Le voyage offert par ces "Trois Contes" de Monsieur
Flaubert est un voyage étrange... C'est un monde à la fois très loin et très proche de l'univers flaubertien.
C'est un voyage dans le temps avec les premiers âges de la Palestine et de la Bible, l'imagerie médiévale normande et la vie dans cette même Normandie au XIX°siècle.
C'est un pèlerinage auprès des inspirations de leur auteur: "
Un Coeur Simple" et son cadre, la vie étriquée et pâlichonne de Félicité ne sont pas sans évoquer "
Madame Bovary"; "La Légende de Saint Julien l'Hospitalier" n'est pas si éloigné de "
La Tentation de Saint Antoine". Enfin "Hérodias" retrouve "
Salammbo", sa sensualité, sa cruauté...
Ce sont aussi des parangons de l'écriture de
Flaubert et de sa virtuosité: perfection formelle, pureté et musique de la langue, puissance de suggestion, symétries dans la construction des textes...

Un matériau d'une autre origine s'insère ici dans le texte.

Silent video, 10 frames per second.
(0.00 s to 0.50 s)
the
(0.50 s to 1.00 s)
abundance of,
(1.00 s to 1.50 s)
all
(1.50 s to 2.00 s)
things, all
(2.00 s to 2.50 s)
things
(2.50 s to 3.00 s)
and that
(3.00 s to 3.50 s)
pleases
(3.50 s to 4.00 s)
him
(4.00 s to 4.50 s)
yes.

C'est -et c'est là le plus inhabituel pour un auteur qui aimait à pourfendre la morale bourgeoise et l'hypocrisie des grenouilles de bénitier-, un voyage troublant au coeur de la foi... de la sainteté et sans ironie, avec si peu de jugement: Félicité croit avec la force de sa candeur, Saint Julien est digne de la légende dorée et Hérodias va chercher ses racines dans la Bible...

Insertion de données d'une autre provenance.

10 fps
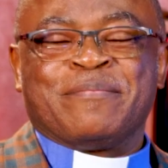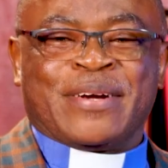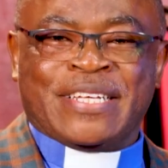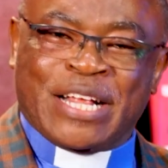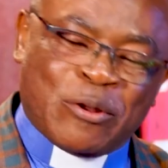
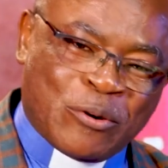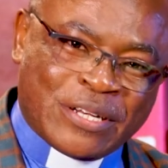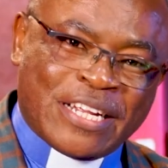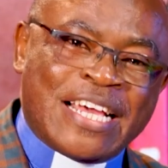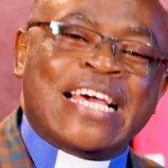Pray the
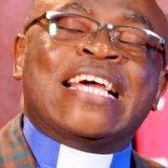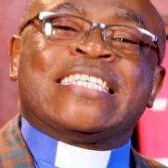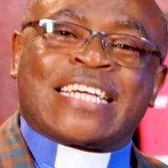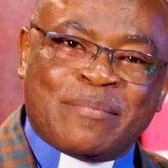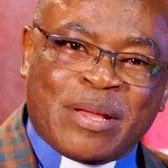Lord.
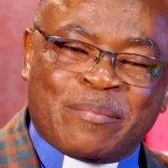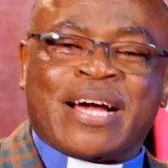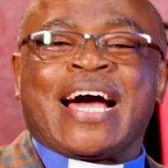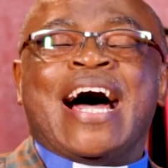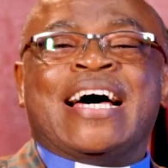He's coming
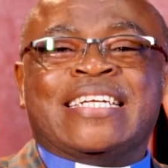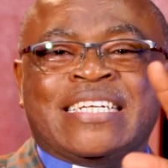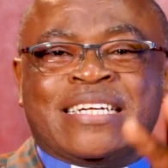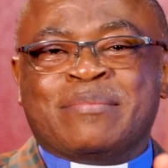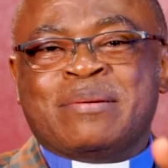back.
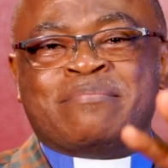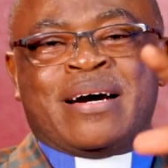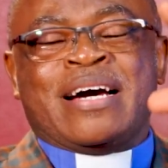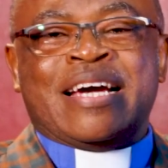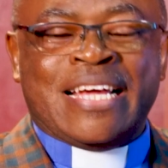And
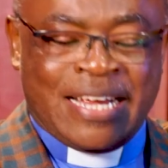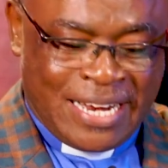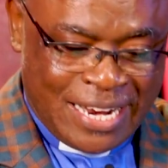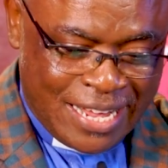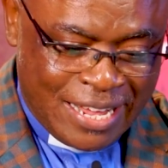remember
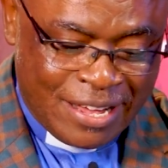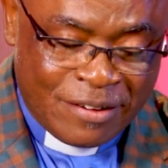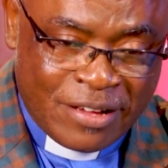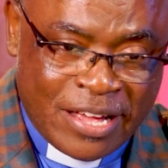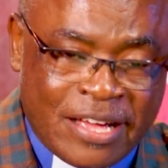in
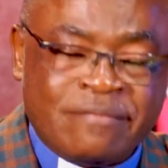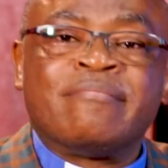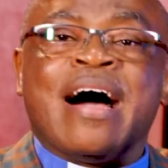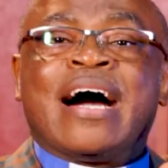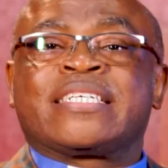
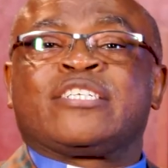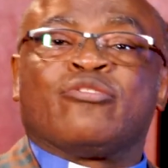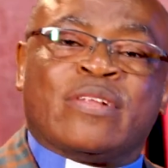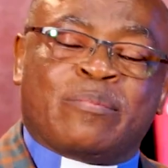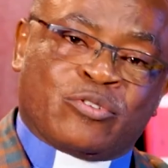Acts
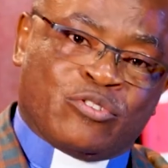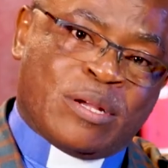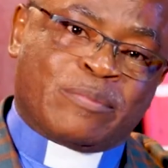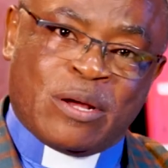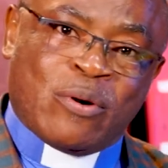of the Apostles,
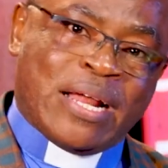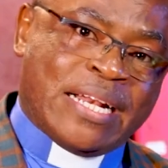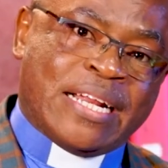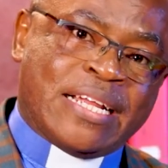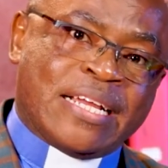chapter
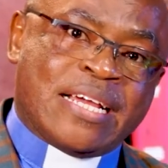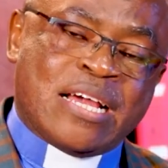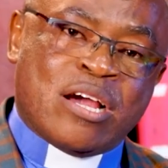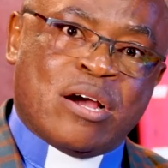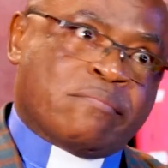1,
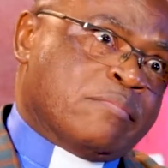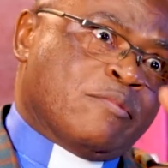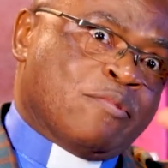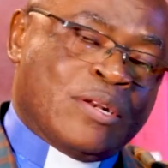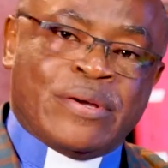
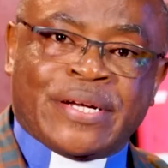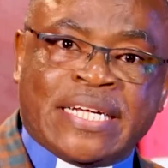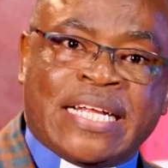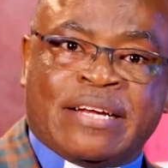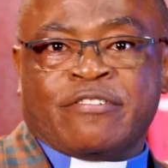when we're
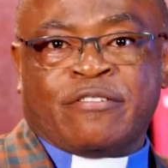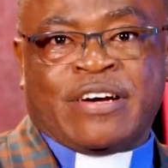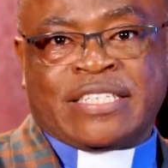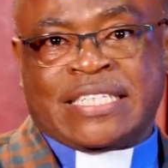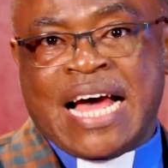reading from
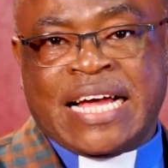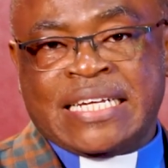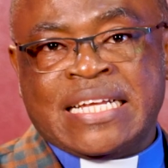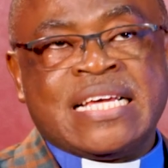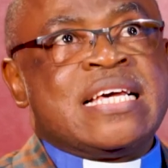verse
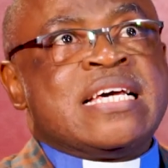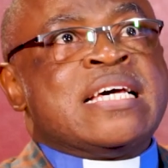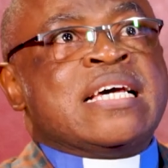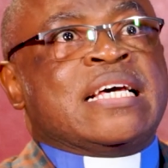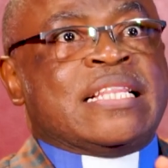9,
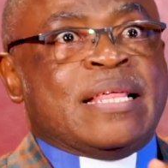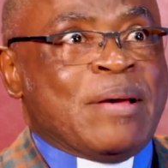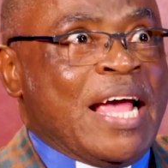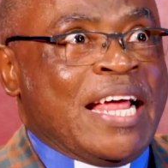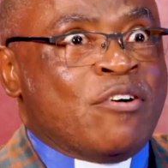the
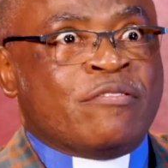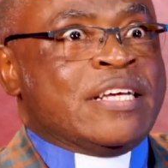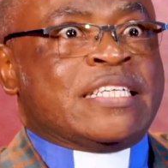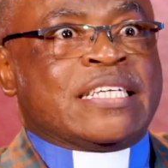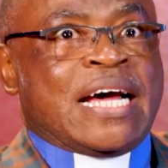men of
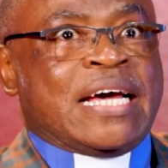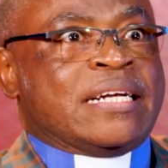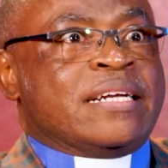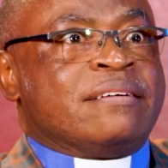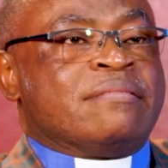
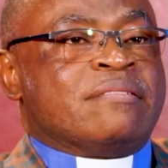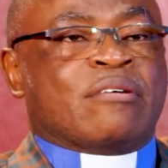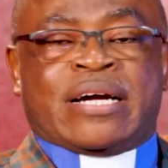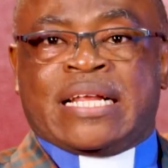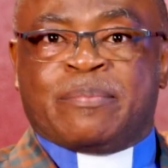Israel,
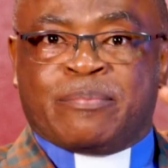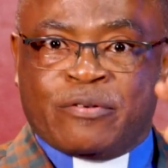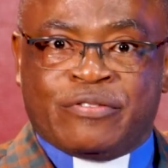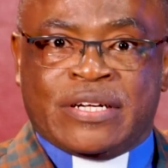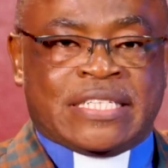okay, the
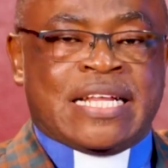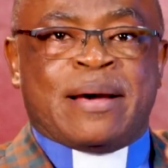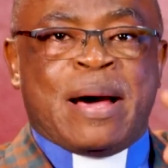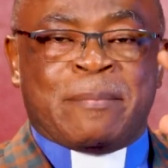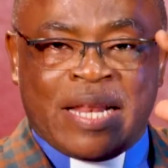prophets, the,
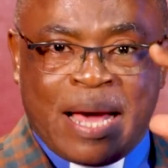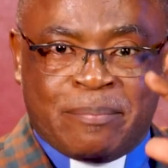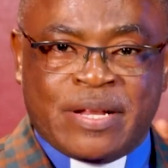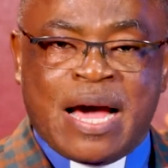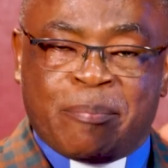I mean the,
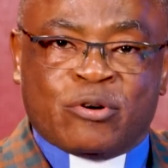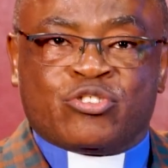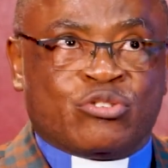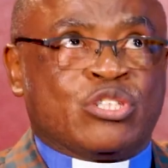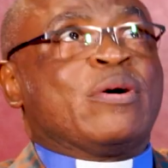the apostles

Il y a donc bien un thème commun qui semble unir ces trois contes au premier abord très loin les uns des autres... Il y a bien une unité, aussi étrange puisse t-elle paraître.
Le recueil est donc riche, beau et se savoure.

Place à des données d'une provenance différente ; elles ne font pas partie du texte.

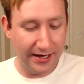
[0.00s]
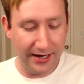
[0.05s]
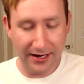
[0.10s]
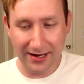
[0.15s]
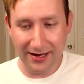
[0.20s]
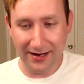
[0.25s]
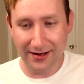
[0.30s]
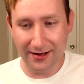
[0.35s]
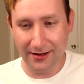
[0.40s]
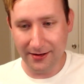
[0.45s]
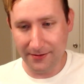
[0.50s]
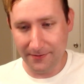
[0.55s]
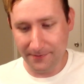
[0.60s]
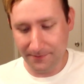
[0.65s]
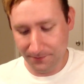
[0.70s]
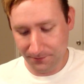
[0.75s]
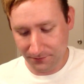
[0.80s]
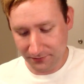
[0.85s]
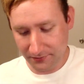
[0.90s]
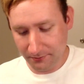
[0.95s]
But
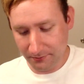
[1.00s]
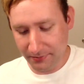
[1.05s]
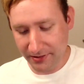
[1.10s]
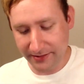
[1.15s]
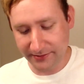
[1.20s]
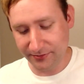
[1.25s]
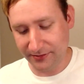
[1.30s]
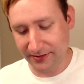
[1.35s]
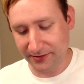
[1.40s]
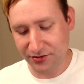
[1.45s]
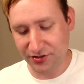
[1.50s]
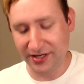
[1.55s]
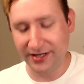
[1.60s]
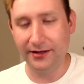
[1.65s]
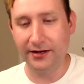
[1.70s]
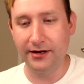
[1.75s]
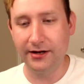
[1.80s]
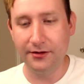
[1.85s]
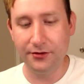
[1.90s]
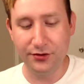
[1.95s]
it was when I was trying a
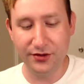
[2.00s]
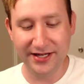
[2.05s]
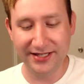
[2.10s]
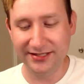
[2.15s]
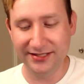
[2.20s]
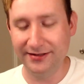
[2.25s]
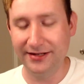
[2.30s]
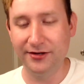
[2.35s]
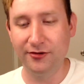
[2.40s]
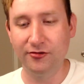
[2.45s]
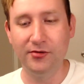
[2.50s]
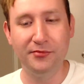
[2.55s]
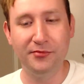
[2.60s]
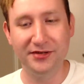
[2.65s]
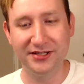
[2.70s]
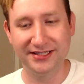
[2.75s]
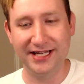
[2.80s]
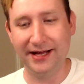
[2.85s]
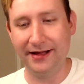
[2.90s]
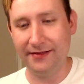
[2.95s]
lot of other things, so I don't remember
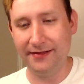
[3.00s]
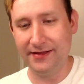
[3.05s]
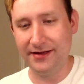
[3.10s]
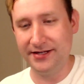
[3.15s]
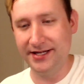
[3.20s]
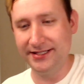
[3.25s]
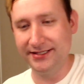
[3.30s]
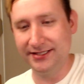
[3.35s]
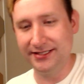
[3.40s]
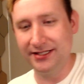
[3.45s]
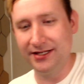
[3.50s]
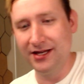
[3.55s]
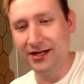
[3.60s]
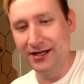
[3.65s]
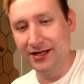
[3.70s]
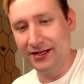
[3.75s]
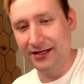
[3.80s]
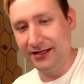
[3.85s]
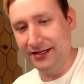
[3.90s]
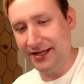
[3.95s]
exactly how that tasted.
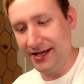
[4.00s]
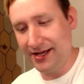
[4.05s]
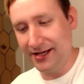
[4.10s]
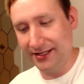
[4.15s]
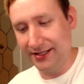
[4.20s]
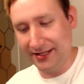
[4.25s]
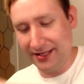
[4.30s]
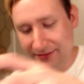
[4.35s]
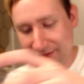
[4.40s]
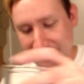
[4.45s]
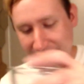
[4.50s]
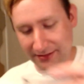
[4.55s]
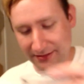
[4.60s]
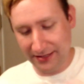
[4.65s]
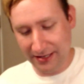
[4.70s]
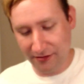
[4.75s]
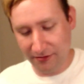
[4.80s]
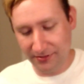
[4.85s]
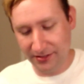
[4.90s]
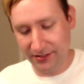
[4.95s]
Yeah,
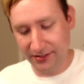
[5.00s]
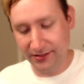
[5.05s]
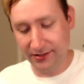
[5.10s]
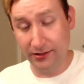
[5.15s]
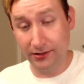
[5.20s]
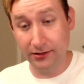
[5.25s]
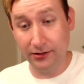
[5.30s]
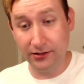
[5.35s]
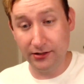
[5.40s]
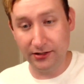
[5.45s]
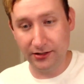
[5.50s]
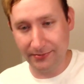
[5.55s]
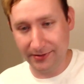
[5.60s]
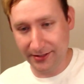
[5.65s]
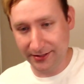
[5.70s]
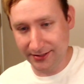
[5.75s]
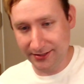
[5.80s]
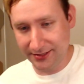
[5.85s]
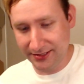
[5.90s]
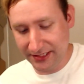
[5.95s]
that would be a good
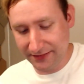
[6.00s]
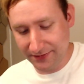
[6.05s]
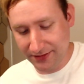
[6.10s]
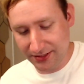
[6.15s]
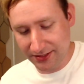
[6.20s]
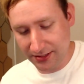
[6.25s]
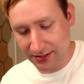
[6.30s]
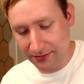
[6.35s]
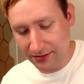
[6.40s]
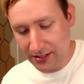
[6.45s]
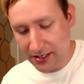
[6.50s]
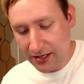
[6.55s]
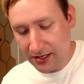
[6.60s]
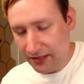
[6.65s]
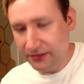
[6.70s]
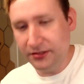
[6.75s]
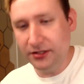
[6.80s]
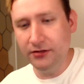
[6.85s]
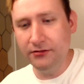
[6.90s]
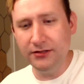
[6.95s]
comparison, Steven. So
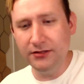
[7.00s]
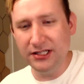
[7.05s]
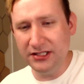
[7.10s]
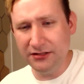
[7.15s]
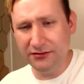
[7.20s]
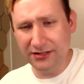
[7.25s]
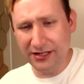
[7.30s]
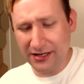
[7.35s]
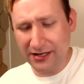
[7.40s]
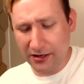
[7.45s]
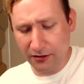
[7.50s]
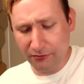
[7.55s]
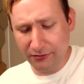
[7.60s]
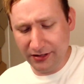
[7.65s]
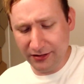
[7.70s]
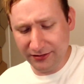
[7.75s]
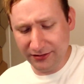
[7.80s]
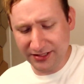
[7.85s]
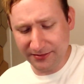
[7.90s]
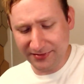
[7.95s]
you and I, are we
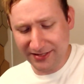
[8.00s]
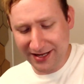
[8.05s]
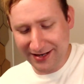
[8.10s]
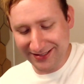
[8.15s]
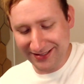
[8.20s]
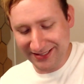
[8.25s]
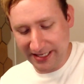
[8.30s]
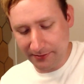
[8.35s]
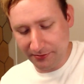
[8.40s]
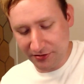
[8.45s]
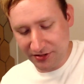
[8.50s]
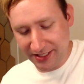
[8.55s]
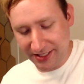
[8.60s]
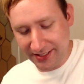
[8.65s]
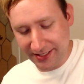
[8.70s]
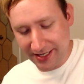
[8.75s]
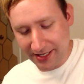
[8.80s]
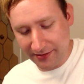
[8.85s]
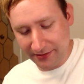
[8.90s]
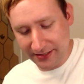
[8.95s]
on some kind of sample chain
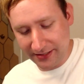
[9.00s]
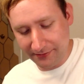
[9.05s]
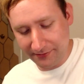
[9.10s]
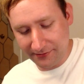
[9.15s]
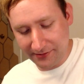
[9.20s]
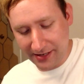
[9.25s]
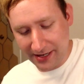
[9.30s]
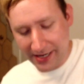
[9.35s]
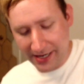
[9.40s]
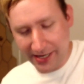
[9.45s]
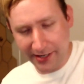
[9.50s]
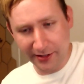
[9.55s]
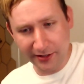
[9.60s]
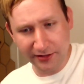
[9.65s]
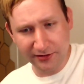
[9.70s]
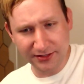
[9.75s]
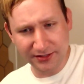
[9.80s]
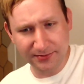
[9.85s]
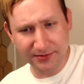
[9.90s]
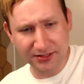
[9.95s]
together that Eric
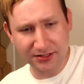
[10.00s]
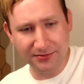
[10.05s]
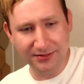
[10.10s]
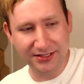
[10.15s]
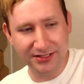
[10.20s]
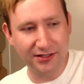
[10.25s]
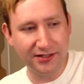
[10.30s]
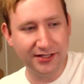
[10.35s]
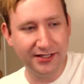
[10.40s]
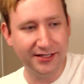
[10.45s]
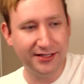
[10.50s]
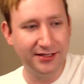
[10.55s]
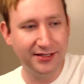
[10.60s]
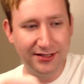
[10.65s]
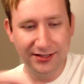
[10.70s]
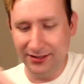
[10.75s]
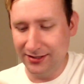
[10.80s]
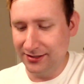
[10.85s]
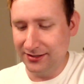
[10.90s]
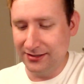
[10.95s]
was supposed to be starting?
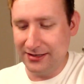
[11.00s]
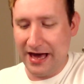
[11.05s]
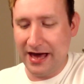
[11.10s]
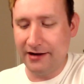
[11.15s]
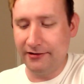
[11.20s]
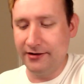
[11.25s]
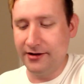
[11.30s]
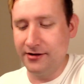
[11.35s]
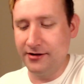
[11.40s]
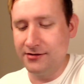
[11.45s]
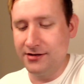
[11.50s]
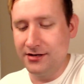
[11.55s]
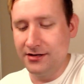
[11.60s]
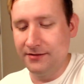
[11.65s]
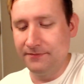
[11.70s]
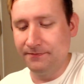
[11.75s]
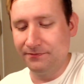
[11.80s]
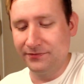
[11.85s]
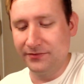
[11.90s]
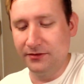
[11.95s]
I don't know.
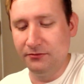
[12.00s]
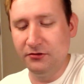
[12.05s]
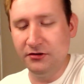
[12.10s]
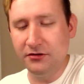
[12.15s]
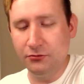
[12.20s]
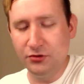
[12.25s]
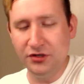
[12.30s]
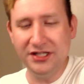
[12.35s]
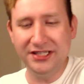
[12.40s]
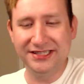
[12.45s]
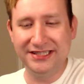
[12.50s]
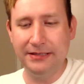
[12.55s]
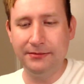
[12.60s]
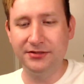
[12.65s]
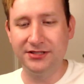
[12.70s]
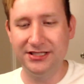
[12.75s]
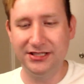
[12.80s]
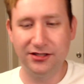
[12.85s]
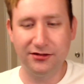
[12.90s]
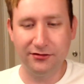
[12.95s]
We'll get samples
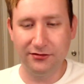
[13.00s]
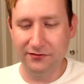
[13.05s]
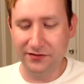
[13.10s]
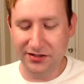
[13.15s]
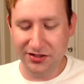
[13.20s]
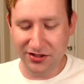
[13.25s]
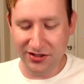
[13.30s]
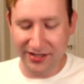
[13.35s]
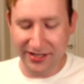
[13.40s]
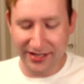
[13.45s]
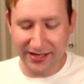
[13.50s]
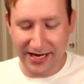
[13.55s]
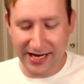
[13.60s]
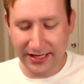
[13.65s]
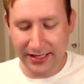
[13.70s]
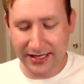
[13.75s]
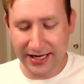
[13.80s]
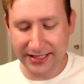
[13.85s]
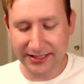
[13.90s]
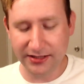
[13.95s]
to each other eventually.
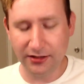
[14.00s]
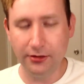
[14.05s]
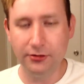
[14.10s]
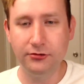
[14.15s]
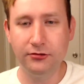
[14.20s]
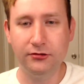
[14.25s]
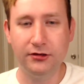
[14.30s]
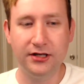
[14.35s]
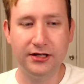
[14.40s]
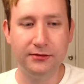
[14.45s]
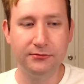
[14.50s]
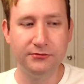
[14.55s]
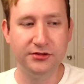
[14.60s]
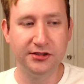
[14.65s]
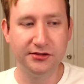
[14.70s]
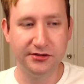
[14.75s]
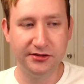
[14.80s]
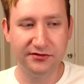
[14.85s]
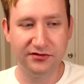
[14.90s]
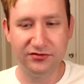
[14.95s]
I still owe
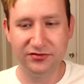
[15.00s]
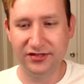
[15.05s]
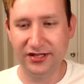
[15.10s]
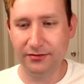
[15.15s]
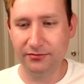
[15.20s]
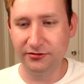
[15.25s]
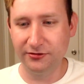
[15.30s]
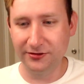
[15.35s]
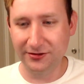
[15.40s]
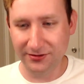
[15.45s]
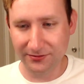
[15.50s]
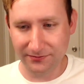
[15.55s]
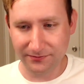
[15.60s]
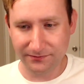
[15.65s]
Joseph some samples.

Le problème, c'est que qui dit "recueil" et "conte" dit aussi comparaisons et personnellement, je n'aime pas les trois récits de la même manière. "
Un Coeur Simple" me transperce par sa grâce légère, sa simplicité apparente et j'ai toujours une peine immense pour Félicité qui s'attache si fort à son perroquet. C'est sûrement parce qu'elle n'a personne à aimer, et c'est triste. J'aime les montagnes russes que produit "La Légende de Saint Julien l'Hospitalier" qui débute comme une chanson de geste délicieusement surannée (Angélique de l'ami
Zola aurait adoré!) dans lequel on croit pouvoir se pelotonner comme dans un vrai conte, qui terrifie et révolte quand Julien se met à massacrer les animaux et quand le jeune homme finit par tuer ses parents. J'aime même le malaise qui s'empare de moi lorsque il sert contre lui le lépreux que j'ai toujours trouvé inquiétant et le malaise plus grand encore quand l'histoire s'achève.
En revanche; et alors que sur le papier, c'est le conte que je pensais préféré; j'ai plus de mal avec "Hérodias". Trop bavard, trop froid malgré sa débauche de parfum, de sensualité... J'en suis sortie vaguement déçue... Il faudra que je le relise un jour, seul. Qui sait?